- Exercise goal
Every line of the material must be restated exactly, though not its pictures.
━━━━━━━━━━━━━━━━━━━━
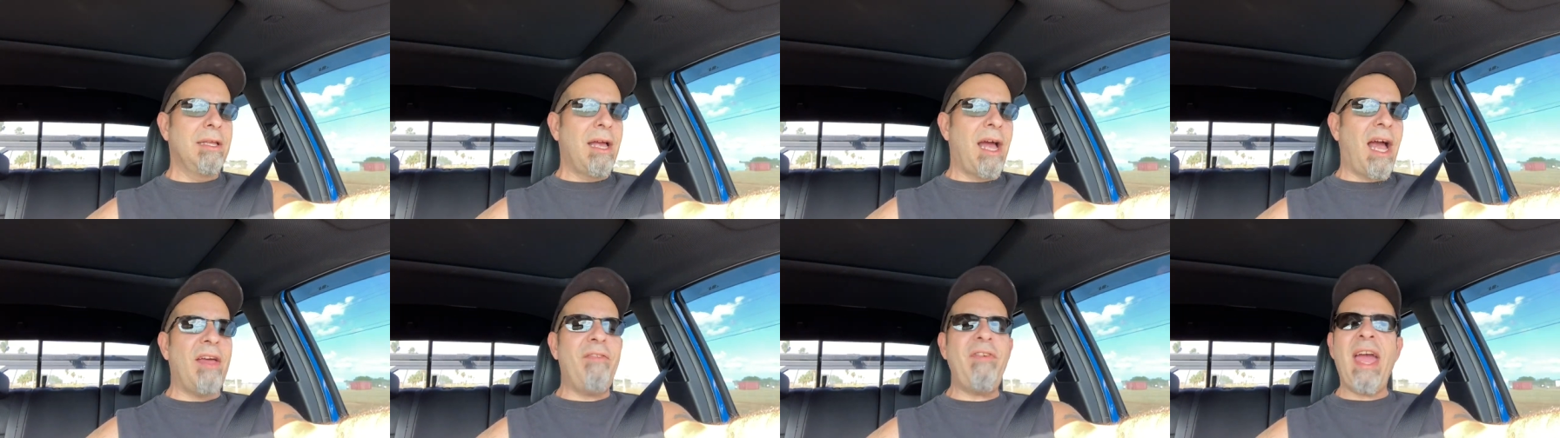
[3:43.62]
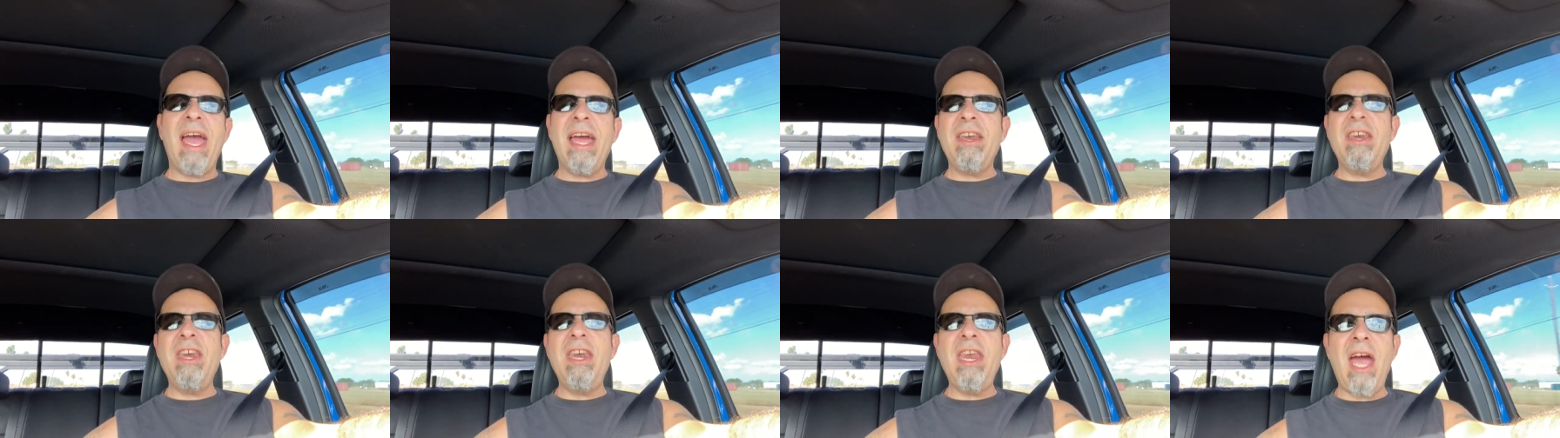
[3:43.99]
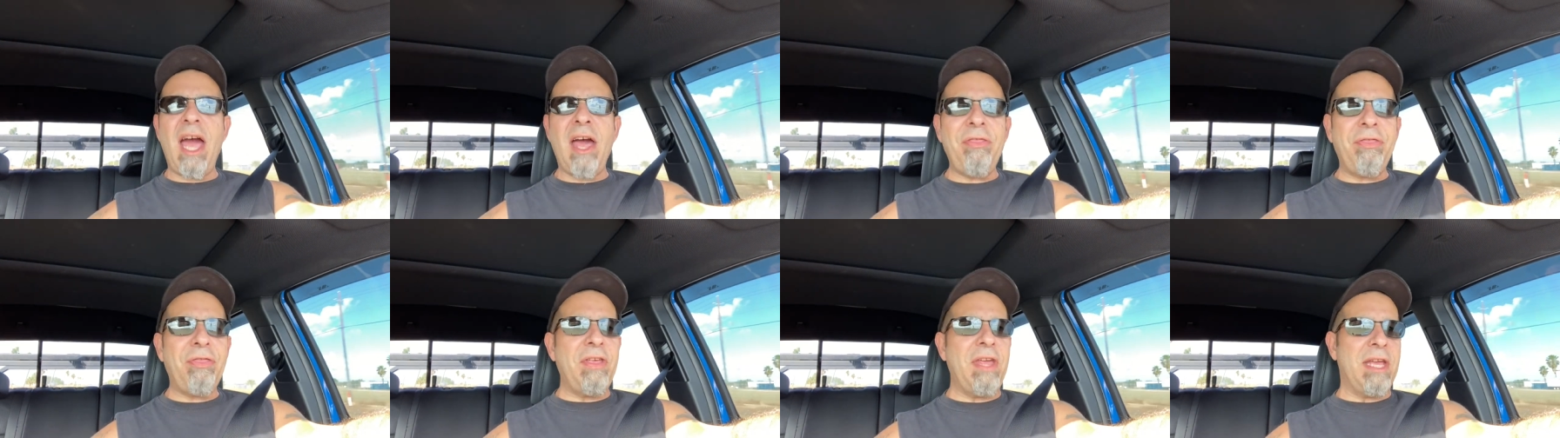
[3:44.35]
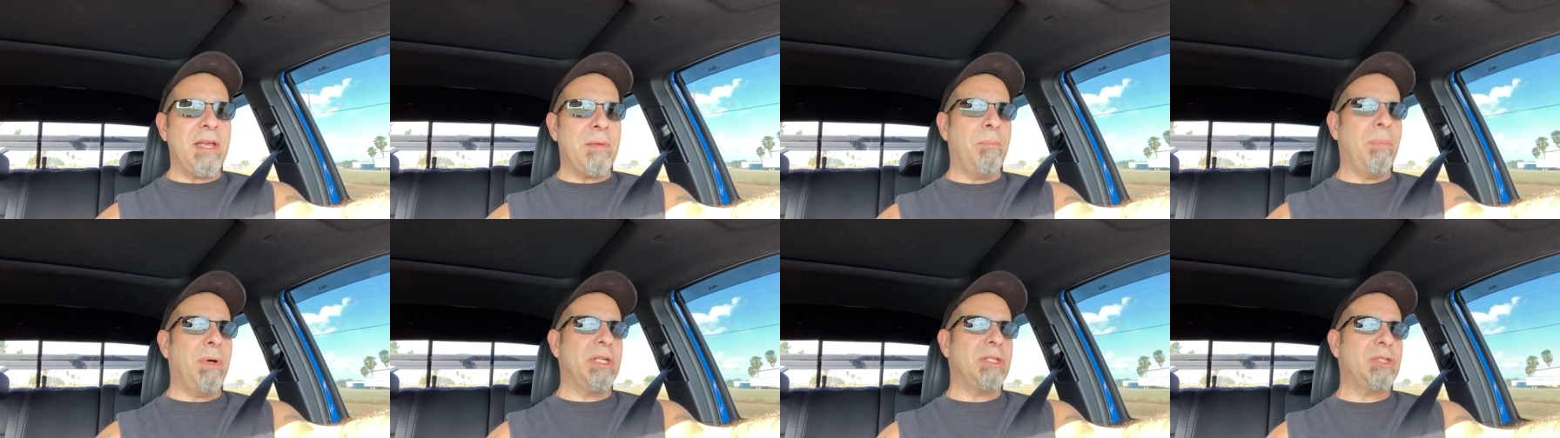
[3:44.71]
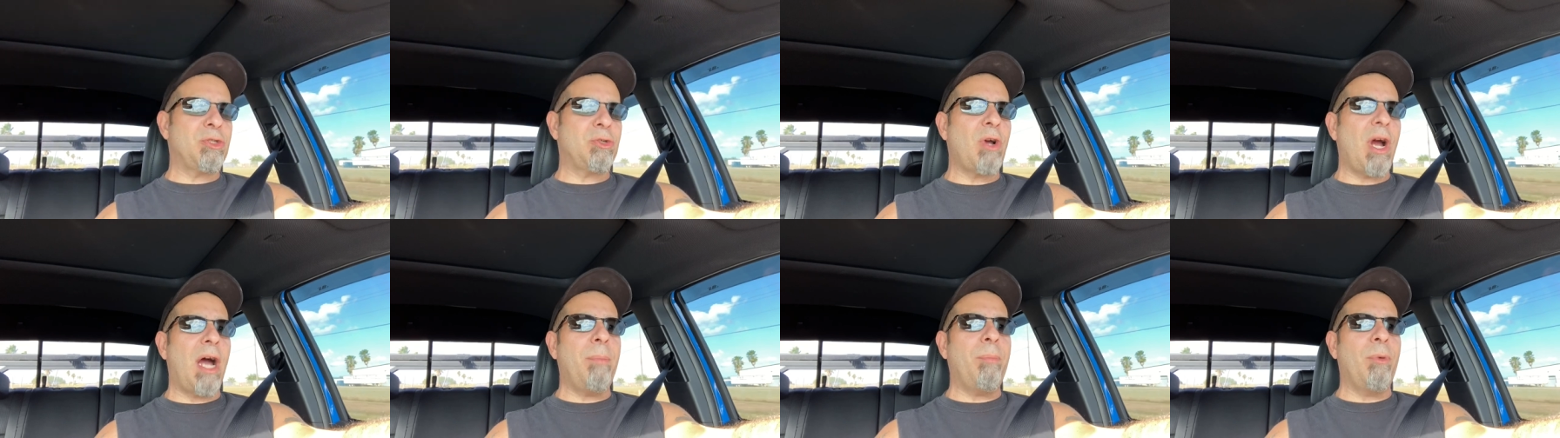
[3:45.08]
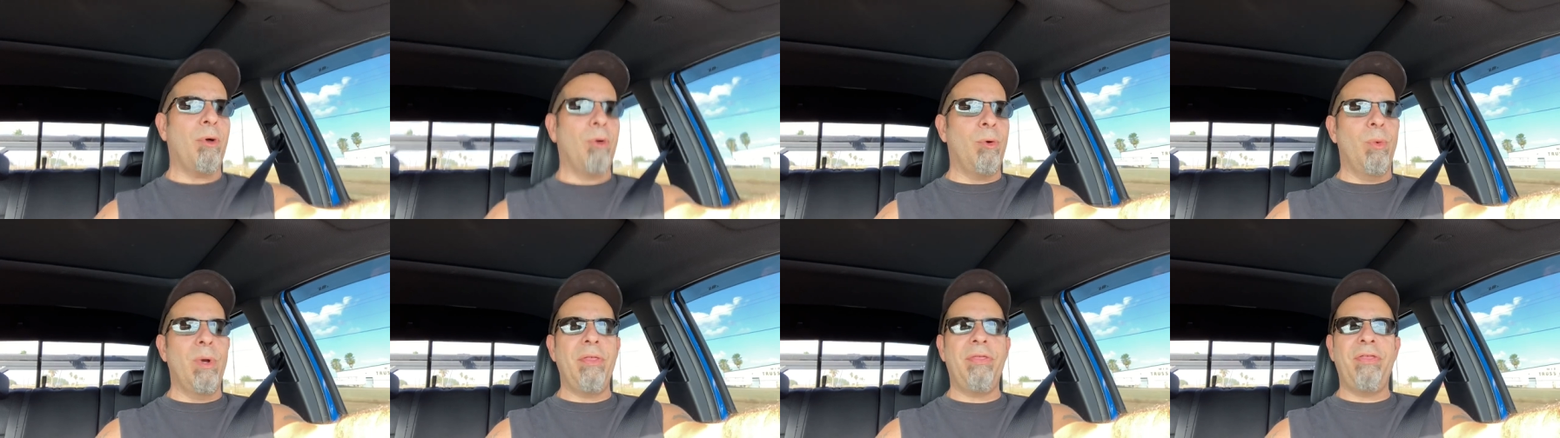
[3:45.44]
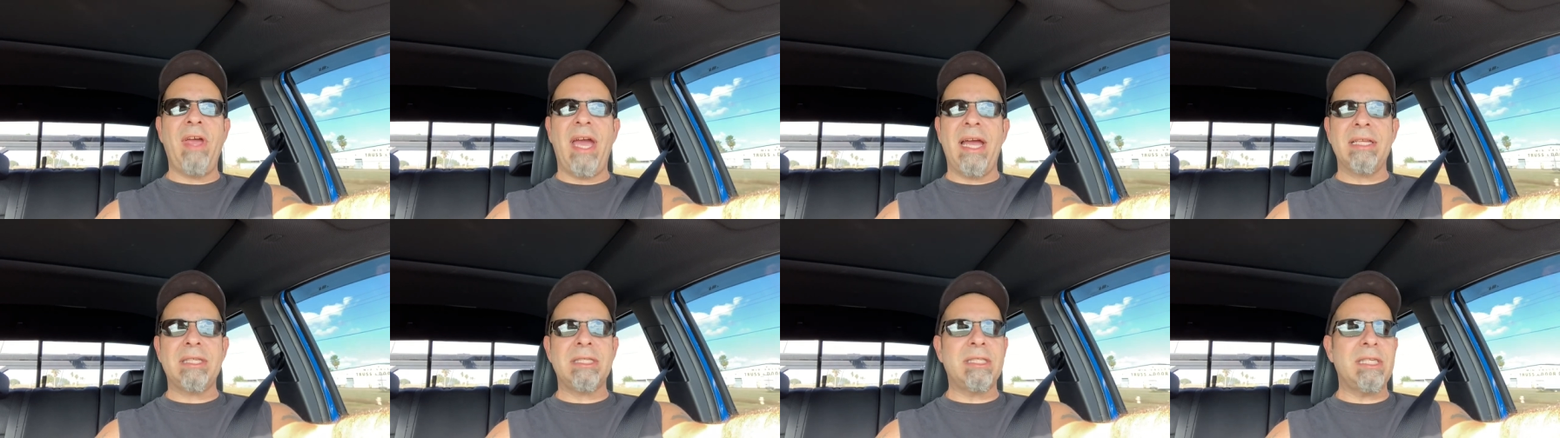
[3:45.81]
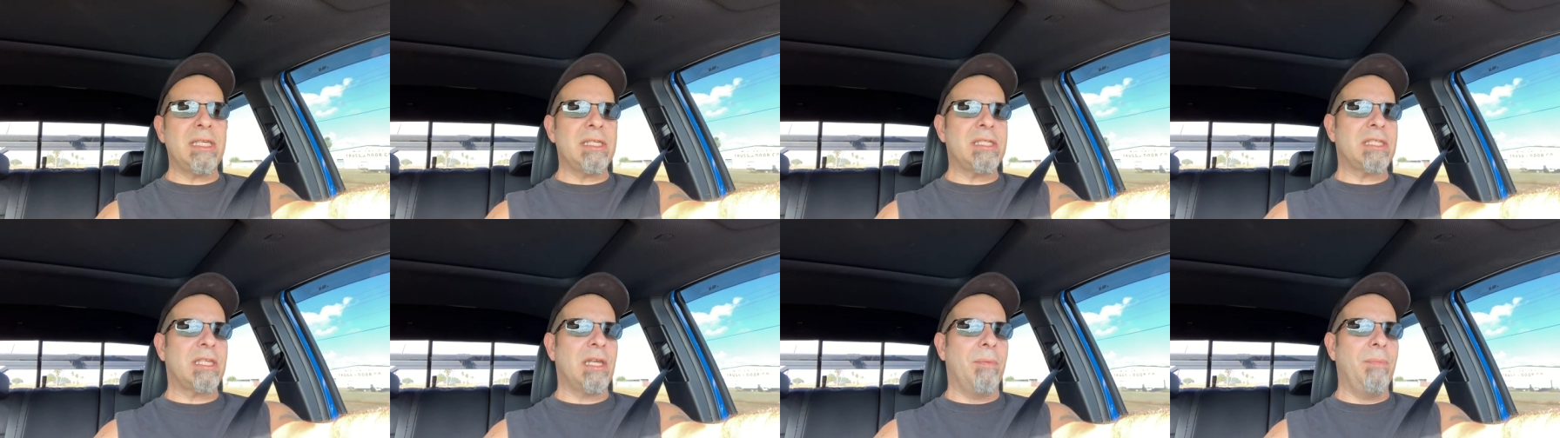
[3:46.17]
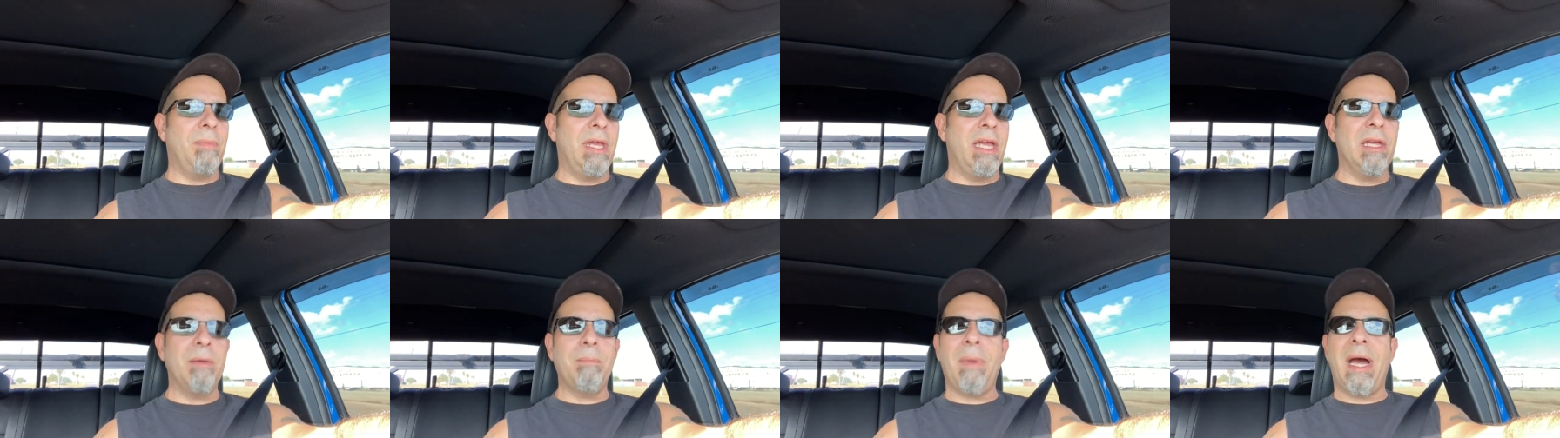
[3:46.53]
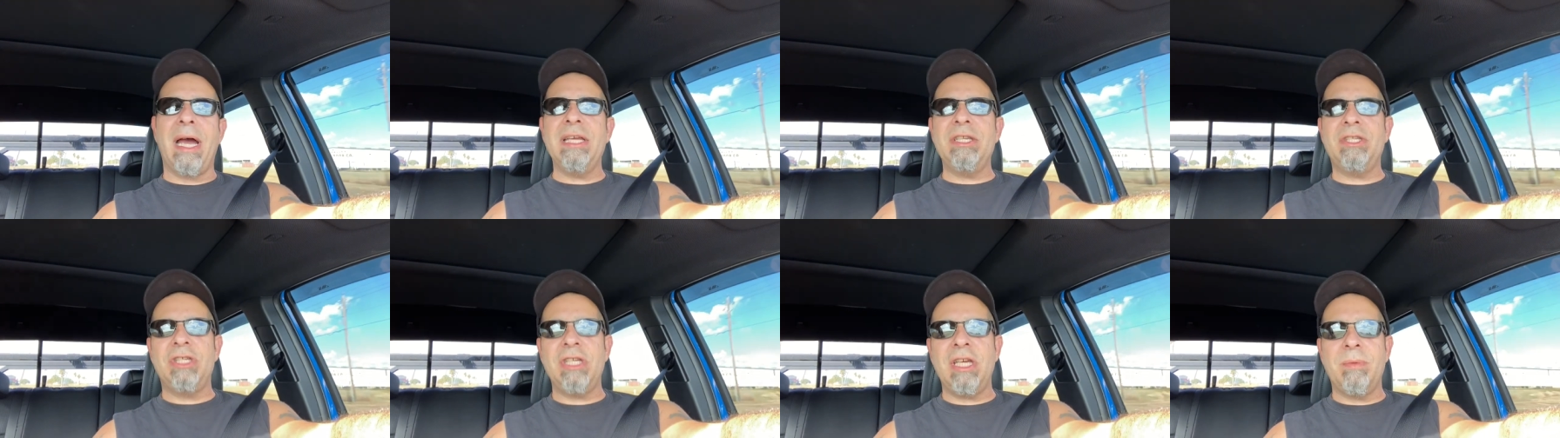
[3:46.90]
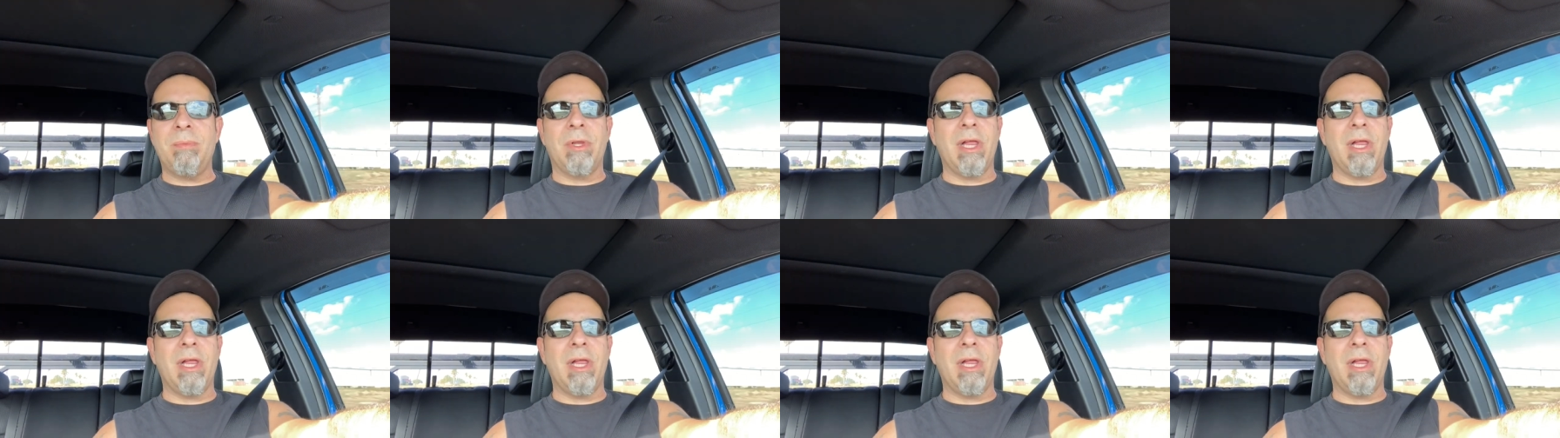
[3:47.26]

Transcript: I've had nothing but trouble with that system in my Jeep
━━━━━━━━━━━━━━━━━━━━
- Answer below
[3:43.62]
[3:43.99]
[3:44.35]
[3:44.71]
[3:45.08]
[3:45.44]
[3:45.81]
[3:46.17]
[3:46.53]
[3:46.90]
[3:47.26]

Transcript: I've had nothing but trouble with that system in my Jeep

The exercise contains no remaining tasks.